The next class, Econ, has forty-two people. A bit high, but then again, we had a few retirees in this department. And, it's possible that more seniors are taking Econ first semester. So it's understandable.
Next is Living On Your Own. Five people in that class chose to take it. There's thirty-six people in the class. This confused me: we hired new teachers for that department, nobody retired from that department, and yet the classes are overcrowded. But then again, not everybody could get the electives they wanted, and this class is always crowded. So it makes some sense.
Fourth period Comp Tech has thirty-some people, mostly freshman. So that class was fine. Next comes Newspaper/Journalism, which had as many people as last year, minus the great Lili and a few other seniors.

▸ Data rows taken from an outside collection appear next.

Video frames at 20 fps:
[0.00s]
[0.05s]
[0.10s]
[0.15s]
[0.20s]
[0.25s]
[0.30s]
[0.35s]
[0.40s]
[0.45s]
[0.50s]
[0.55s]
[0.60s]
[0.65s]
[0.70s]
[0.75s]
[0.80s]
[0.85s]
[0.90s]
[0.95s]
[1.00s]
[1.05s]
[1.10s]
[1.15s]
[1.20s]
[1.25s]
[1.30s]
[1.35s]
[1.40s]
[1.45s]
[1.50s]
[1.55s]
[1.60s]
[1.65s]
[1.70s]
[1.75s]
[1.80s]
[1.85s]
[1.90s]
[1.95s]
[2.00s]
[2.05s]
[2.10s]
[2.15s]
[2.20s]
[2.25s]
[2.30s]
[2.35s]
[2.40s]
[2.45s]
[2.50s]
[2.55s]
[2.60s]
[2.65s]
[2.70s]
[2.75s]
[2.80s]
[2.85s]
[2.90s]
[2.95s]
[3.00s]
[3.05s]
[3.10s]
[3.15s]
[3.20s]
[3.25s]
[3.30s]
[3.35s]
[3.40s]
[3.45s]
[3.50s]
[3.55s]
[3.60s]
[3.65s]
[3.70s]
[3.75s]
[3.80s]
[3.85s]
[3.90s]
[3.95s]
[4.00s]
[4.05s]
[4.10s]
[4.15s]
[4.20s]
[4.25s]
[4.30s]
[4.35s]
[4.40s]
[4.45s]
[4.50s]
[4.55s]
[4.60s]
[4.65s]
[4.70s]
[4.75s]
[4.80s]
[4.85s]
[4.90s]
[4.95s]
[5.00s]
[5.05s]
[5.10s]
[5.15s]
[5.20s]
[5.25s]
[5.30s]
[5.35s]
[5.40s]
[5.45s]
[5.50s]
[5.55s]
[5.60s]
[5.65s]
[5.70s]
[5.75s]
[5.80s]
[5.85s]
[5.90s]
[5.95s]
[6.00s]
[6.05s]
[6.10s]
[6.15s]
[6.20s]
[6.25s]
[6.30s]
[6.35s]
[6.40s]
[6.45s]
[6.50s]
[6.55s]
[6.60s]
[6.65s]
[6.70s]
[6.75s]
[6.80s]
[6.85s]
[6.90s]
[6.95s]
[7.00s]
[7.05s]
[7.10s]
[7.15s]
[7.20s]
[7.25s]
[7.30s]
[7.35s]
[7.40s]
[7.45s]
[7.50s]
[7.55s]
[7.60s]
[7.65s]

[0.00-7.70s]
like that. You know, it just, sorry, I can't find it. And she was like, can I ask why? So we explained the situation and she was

Then came Creative Writing. The class is supposed to be twenty. It's thirty-six. Way too overcrowded. But then again, the rumors of the class being an easy A could account for it.

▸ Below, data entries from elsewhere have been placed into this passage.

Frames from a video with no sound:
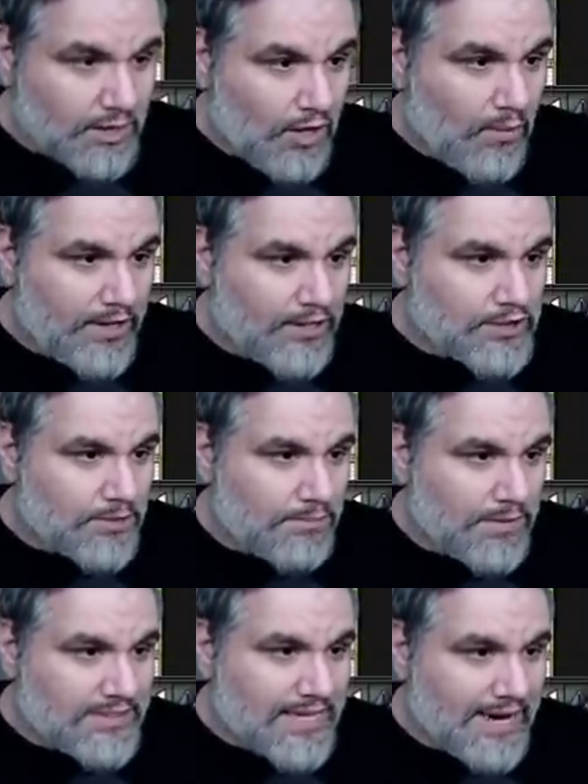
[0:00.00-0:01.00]
Oh, we can also
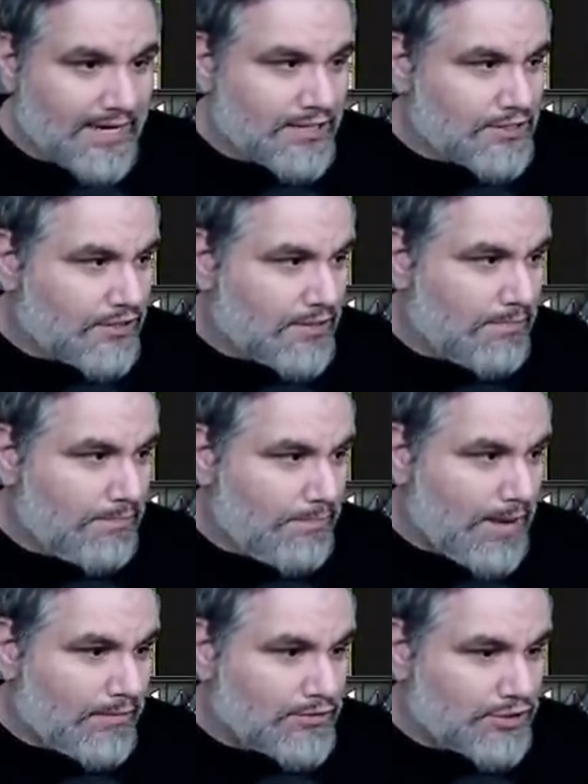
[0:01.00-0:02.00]
attack next turn and
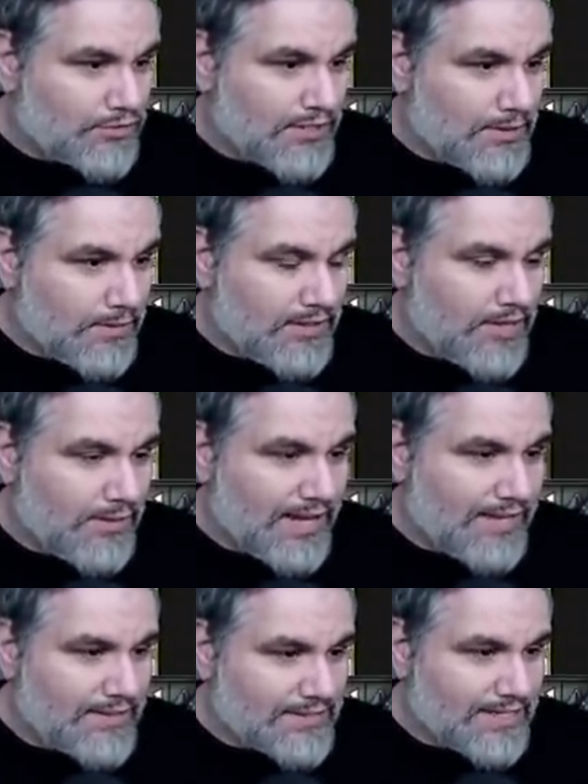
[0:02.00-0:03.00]
bounce shriek. No, we
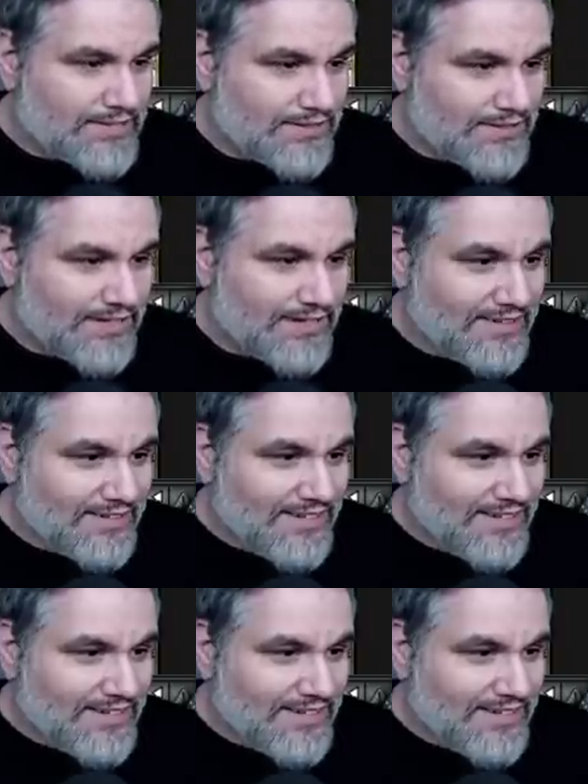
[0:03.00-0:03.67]
can't. This guy's under here.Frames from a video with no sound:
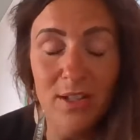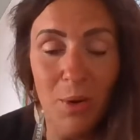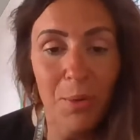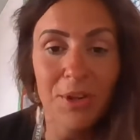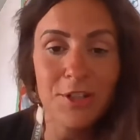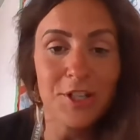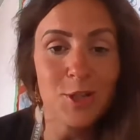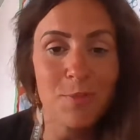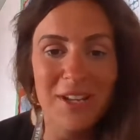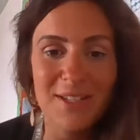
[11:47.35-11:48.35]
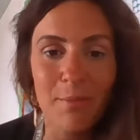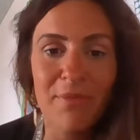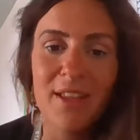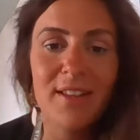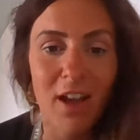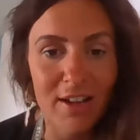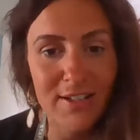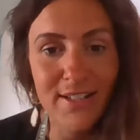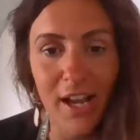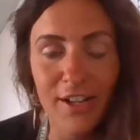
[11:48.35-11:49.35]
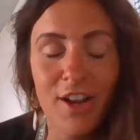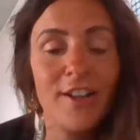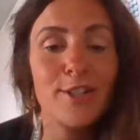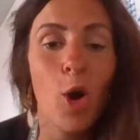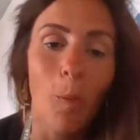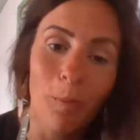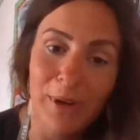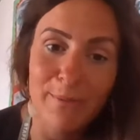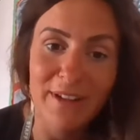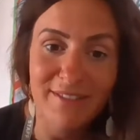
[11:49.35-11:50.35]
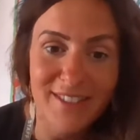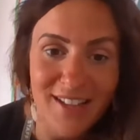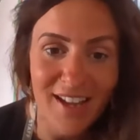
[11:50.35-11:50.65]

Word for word: So I want it to be something nice, a nice compliment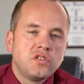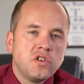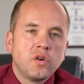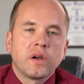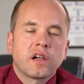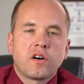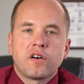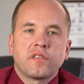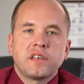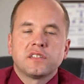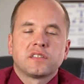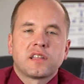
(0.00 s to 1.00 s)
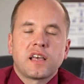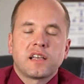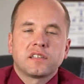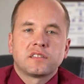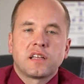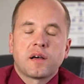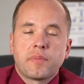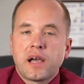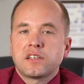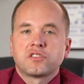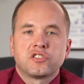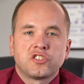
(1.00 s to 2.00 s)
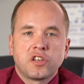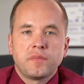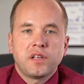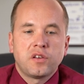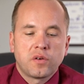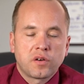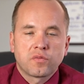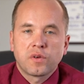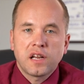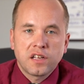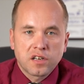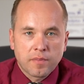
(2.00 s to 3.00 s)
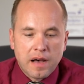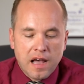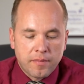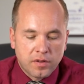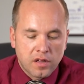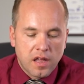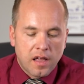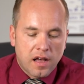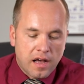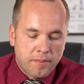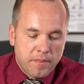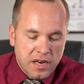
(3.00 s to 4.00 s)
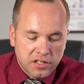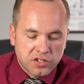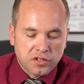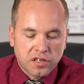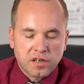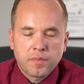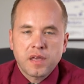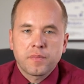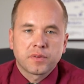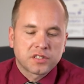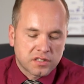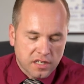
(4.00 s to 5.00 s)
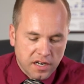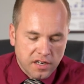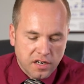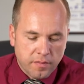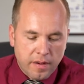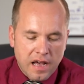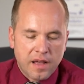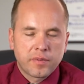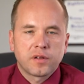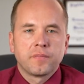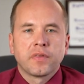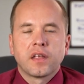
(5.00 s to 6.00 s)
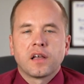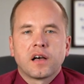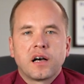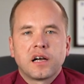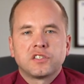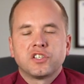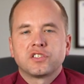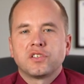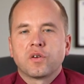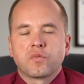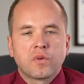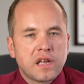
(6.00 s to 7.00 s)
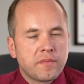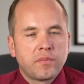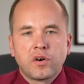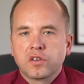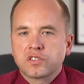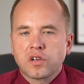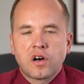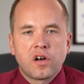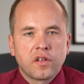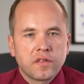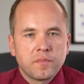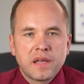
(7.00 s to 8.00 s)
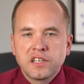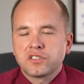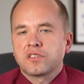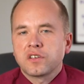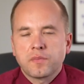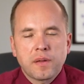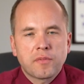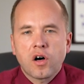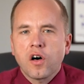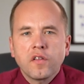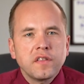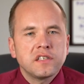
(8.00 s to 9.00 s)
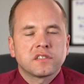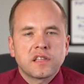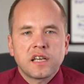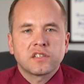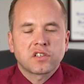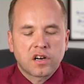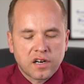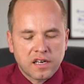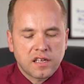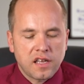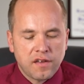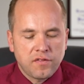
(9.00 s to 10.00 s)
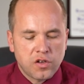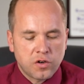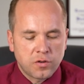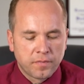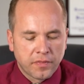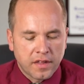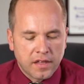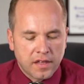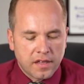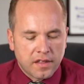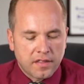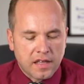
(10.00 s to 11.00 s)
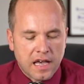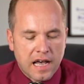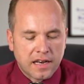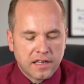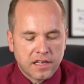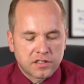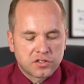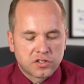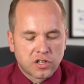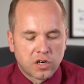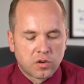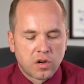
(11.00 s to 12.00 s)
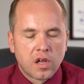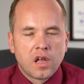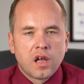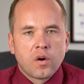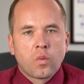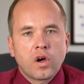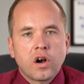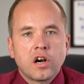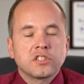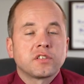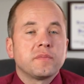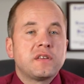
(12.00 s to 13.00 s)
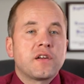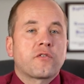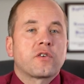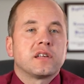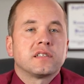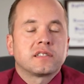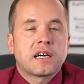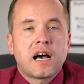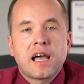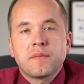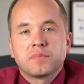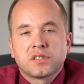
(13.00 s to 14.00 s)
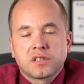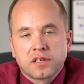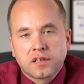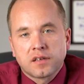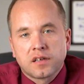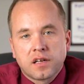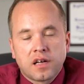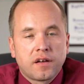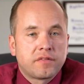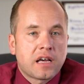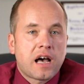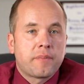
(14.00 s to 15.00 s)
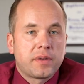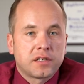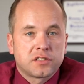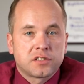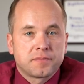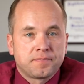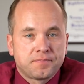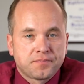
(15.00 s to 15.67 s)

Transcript: doing all these things that a pastor should be doing, reading your Bible, ministering to people, studying your Bible, reading books, all ministering to people. All these things are going to give you the ideas. So what are some different types of topics?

Finally, there's Gov. Forty-two people. Well, that blows my theory of "More people took Econ," but the retiree theory works.

Do you see anything wrong with this picture? Not yet? Well, here's some more images.

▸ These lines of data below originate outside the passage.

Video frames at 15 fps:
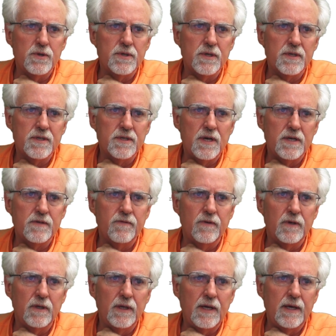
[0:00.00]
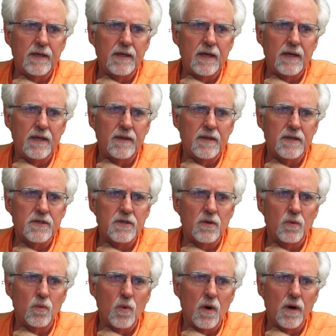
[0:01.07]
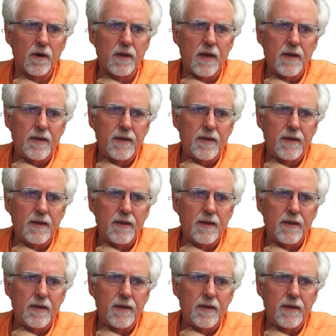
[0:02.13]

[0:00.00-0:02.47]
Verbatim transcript: successful in getting this to work.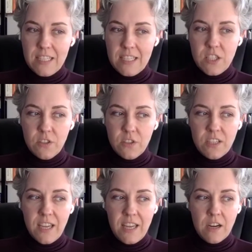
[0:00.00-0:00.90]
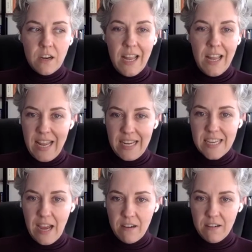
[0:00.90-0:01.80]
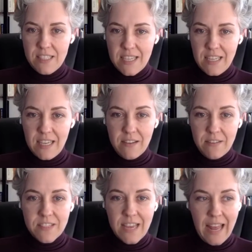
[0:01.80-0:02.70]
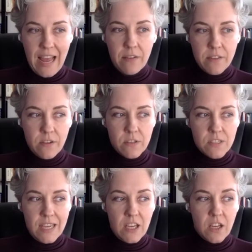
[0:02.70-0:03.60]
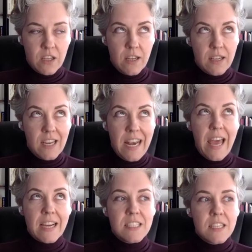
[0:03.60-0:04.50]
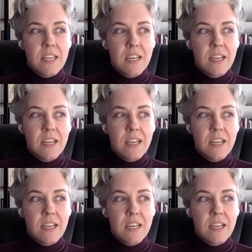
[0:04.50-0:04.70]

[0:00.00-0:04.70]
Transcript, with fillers: It's to look at your innate talents and gifts and how those like connect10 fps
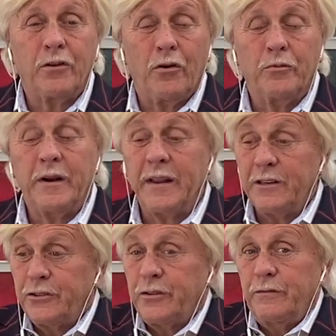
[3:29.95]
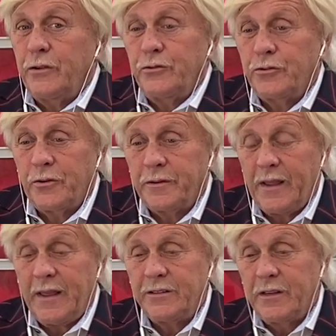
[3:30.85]
already in just a few short
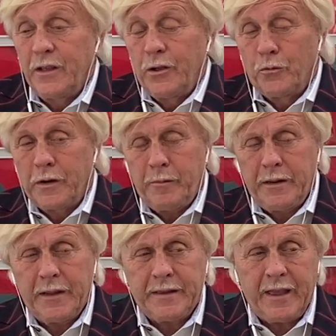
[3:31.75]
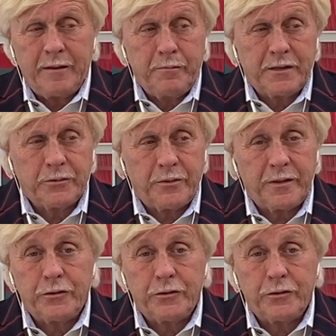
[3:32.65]
days, what do you mean I can't mix it with this?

Most of those classes I described had people standing up. There's not actually enough desks for people in the classes. A good portion of the desks are bent, broken, or, in some cases, held together by duct tape.
The power grid at our school fails if people turn the A/C below seventy-five.
Usually, there are a hundred people waiting to fix the two or so holes in their schedule. Now, practically the entire school is waiting to fix the three-to seven holes in their schedule. Out of seven classes, that's pretty bad.
We hired twenty-one new teachers this year, and we're badly understaffed.

See the problem now? Now, if I lived in a city and went to a bad public high school, this would be normal. I don't. I go to a "California Distinguished High School." Stanford sends admissions officers all the way up from Palo Alto to compete for our graduates, as well as some of the more elite military services.
In the classrooms, students have no choice but to compete for attention. I have to screw people out of their education in order to get mine, and it's not a good feeling. (Although some of you social Darwinists might insist that's a good thing.)
This isn't just my high school. It's all the others in the District that suffer from this problem. I'm almost afraid to ask what's happening at the bad schools.
Wasn't the point of "No Child Left Behind" to make sure that all of the U.S.'s students got an acceptable education? Because if so, that program's failing, and pretty badly.